Jiawei’s doubles partner of eight years, and current assistant coach Jing Junhong, who herself was Her World’s Young Woman Achiever in 2000, agrees. “She’s extraordinary in that she continually raises her own standards and goals, and meets them every time.”
“For instance, if she loses a game she feels she shouldn’t have, she’ll make sure she beats that player next time—such as Wang Nan, whom she lost to during the 2000 Olympics.

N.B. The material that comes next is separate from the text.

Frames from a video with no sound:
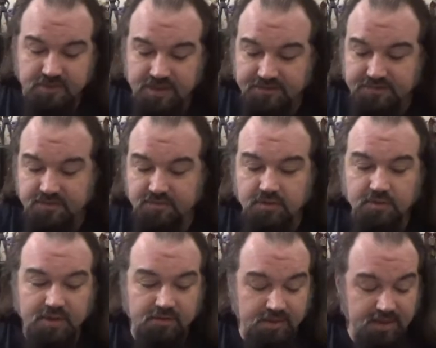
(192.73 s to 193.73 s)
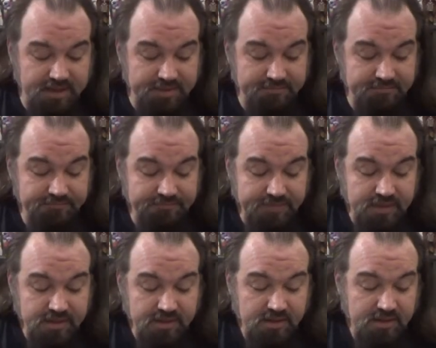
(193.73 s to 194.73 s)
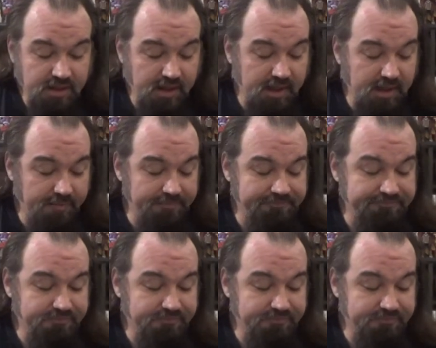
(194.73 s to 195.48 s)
gives the robot a ride. Now,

She’s already won many matches that no one thought she could so I know she’ll get what she wants.”
And if Jiawei has her way about it, the medal she brings back from the 2008 Beijing Olympics won’t just be Singapore’s second Olympic medal in history, but the first gold one too.
“We were talking about how she’s presently ranked fifth in the world and she asked me, ‘What do you think my goal should be now?’” recounts Junhong. “I suggested she aim to be in the top four. She said, ‘Why top four? I’m sick of being fourth. Why not No. 1?”
Jiawei herself sums it up best: “You know how people say China athletes have the don’t-win-will-die mentality? I still think like that. I have to win.”